## PROBLEM TO WORK ON
Quote the records that follow in full, leaving the pictures out.
------------
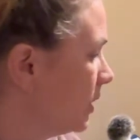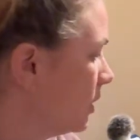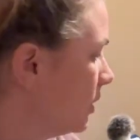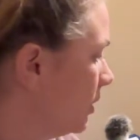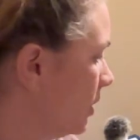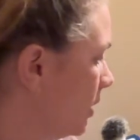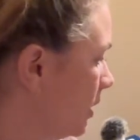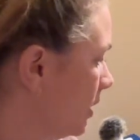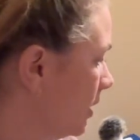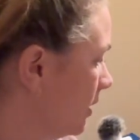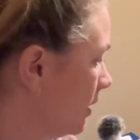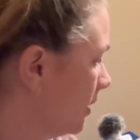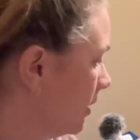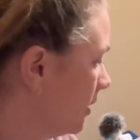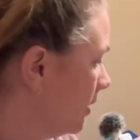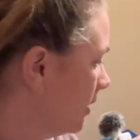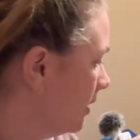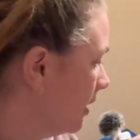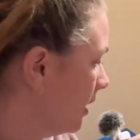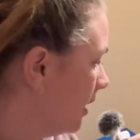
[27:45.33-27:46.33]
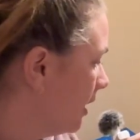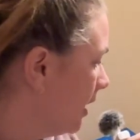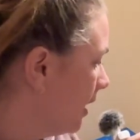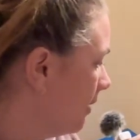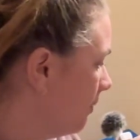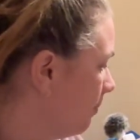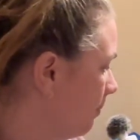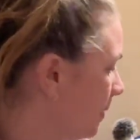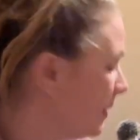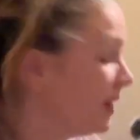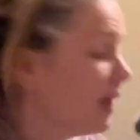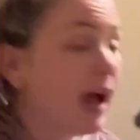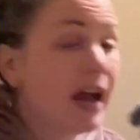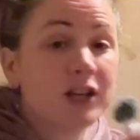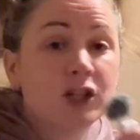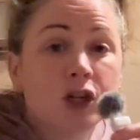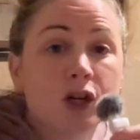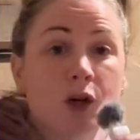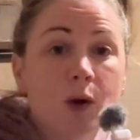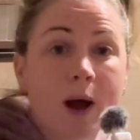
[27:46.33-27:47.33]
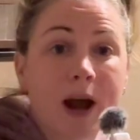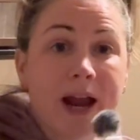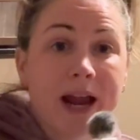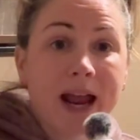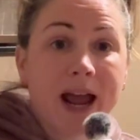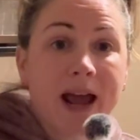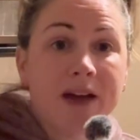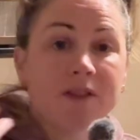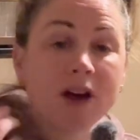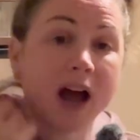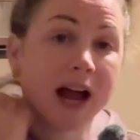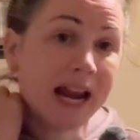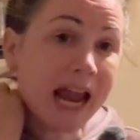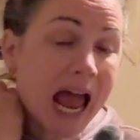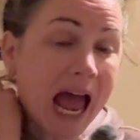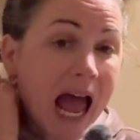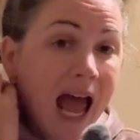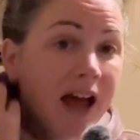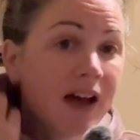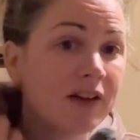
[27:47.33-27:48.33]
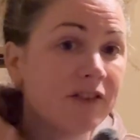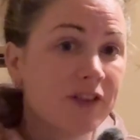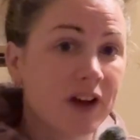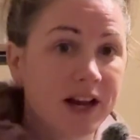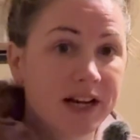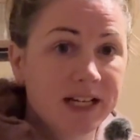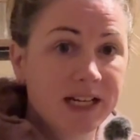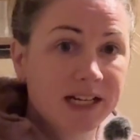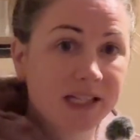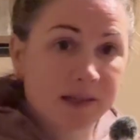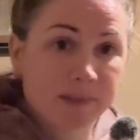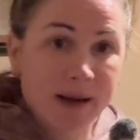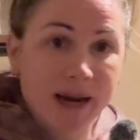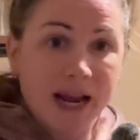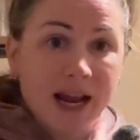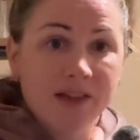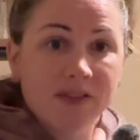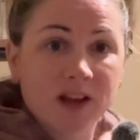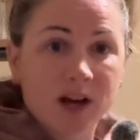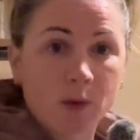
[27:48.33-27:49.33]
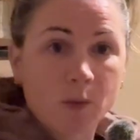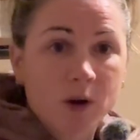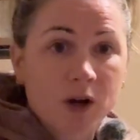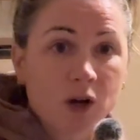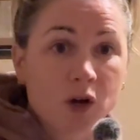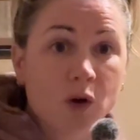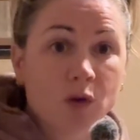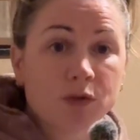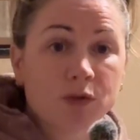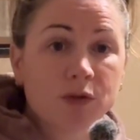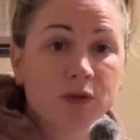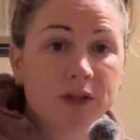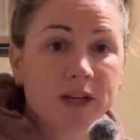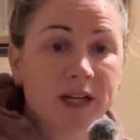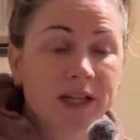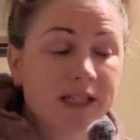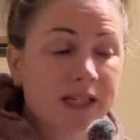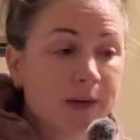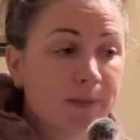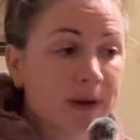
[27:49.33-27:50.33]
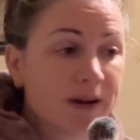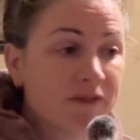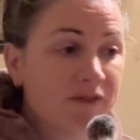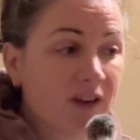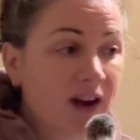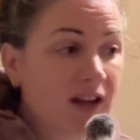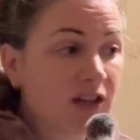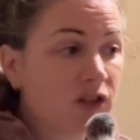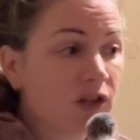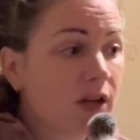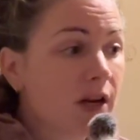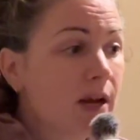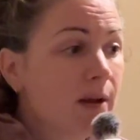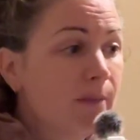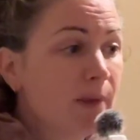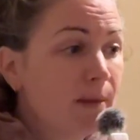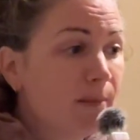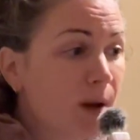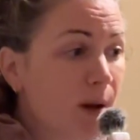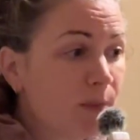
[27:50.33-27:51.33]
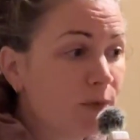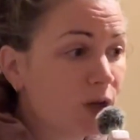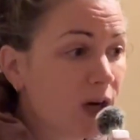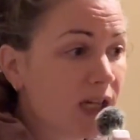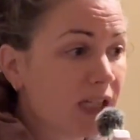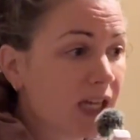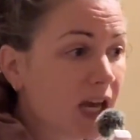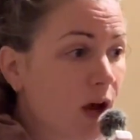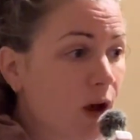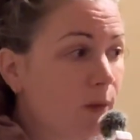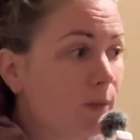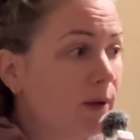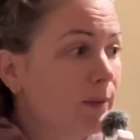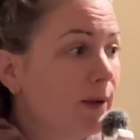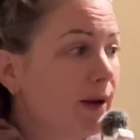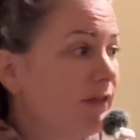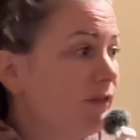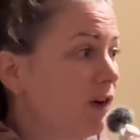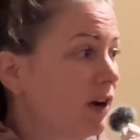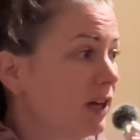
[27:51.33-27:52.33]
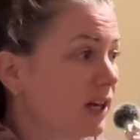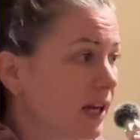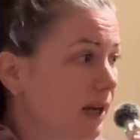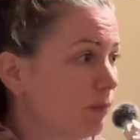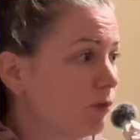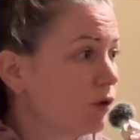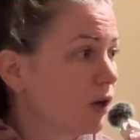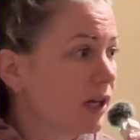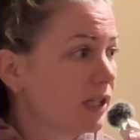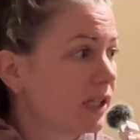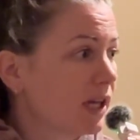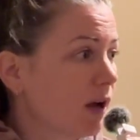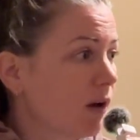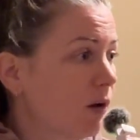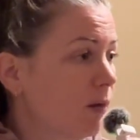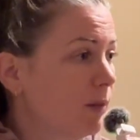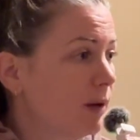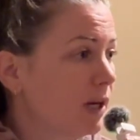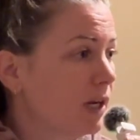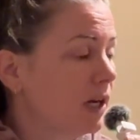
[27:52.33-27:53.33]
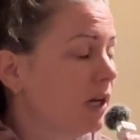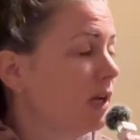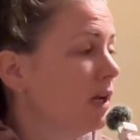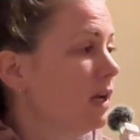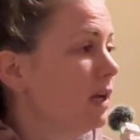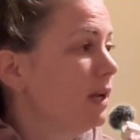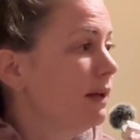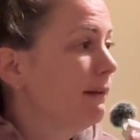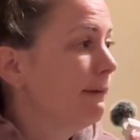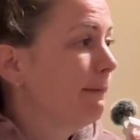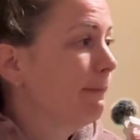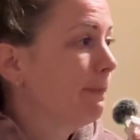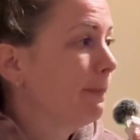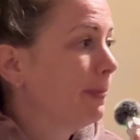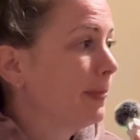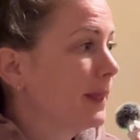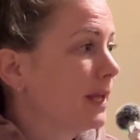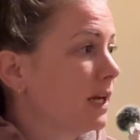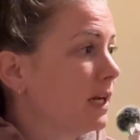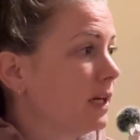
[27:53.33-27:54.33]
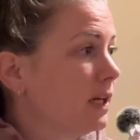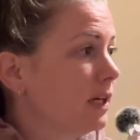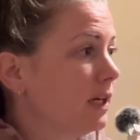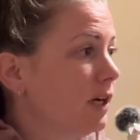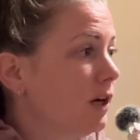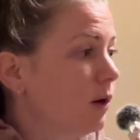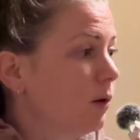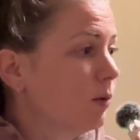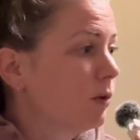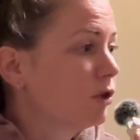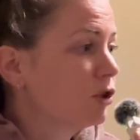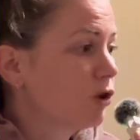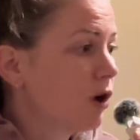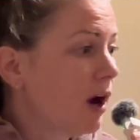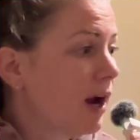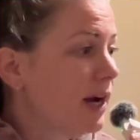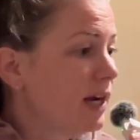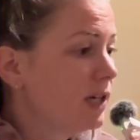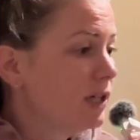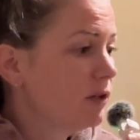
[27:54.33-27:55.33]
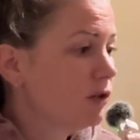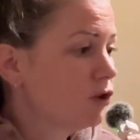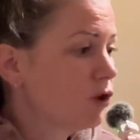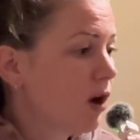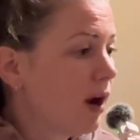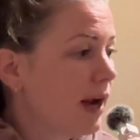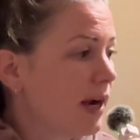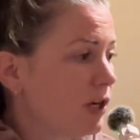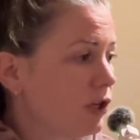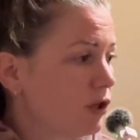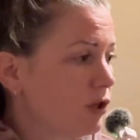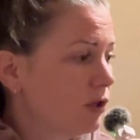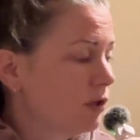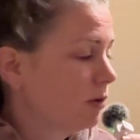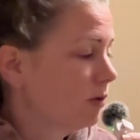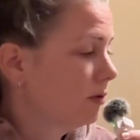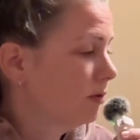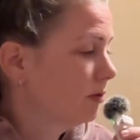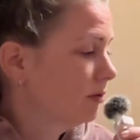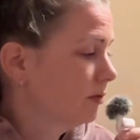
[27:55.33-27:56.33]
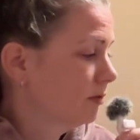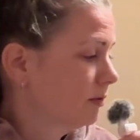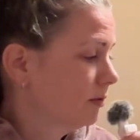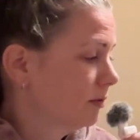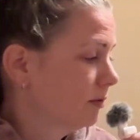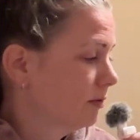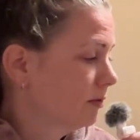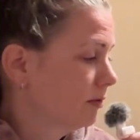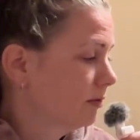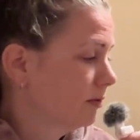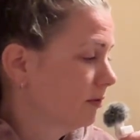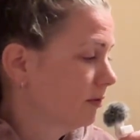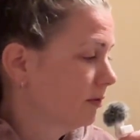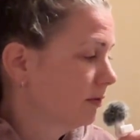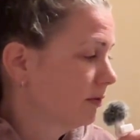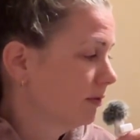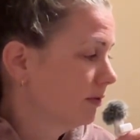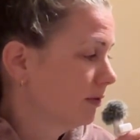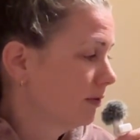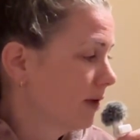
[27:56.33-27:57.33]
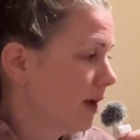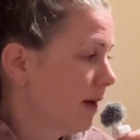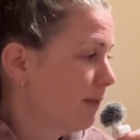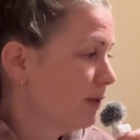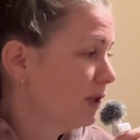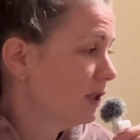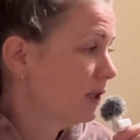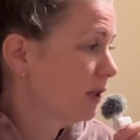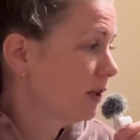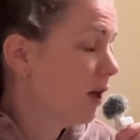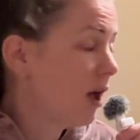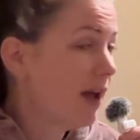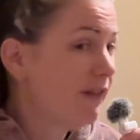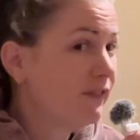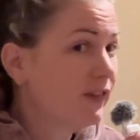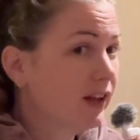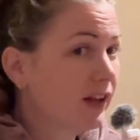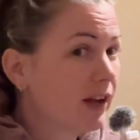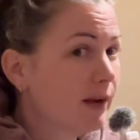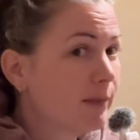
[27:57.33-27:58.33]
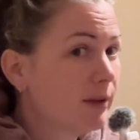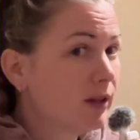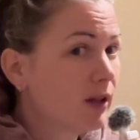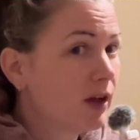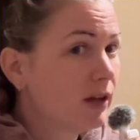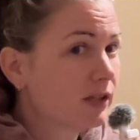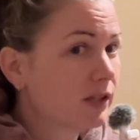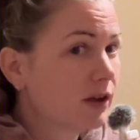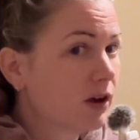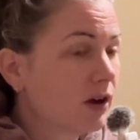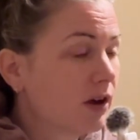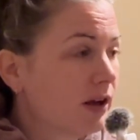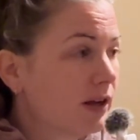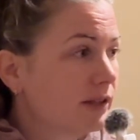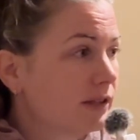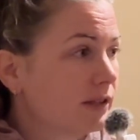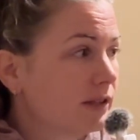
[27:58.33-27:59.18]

So, but I do. I have ideas in my head that I want to go through things. And my mom tries to help me. My friend Kim tries to help me. You know, we're trying to. I feel like I'm a lost cause.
------------
## RESULT FOR THIS TASK
[27:45.33-27:46.33]
[27:46.33-27:47.33]
[27:47.33-27:48.33]
[27:48.33-27:49.33]
[27:49.33-27:50.33]
[27:50.33-27:51.33]
[27:51.33-27:52.33]
[27:52.33-27:53.33]
[27:53.33-27:54.33]
[27:54.33-27:55.33]
[27:55.33-27:56.33]
[27:56.33-27:57.33]
[27:57.33-27:58.33]
[27:58.33-27:59.18]

So, but I do. I have ideas in my head that I want to go through things. And my mom tries to help me. My friend Kim tries to help me. You know, we're trying to. I feel like I'm a lost cause.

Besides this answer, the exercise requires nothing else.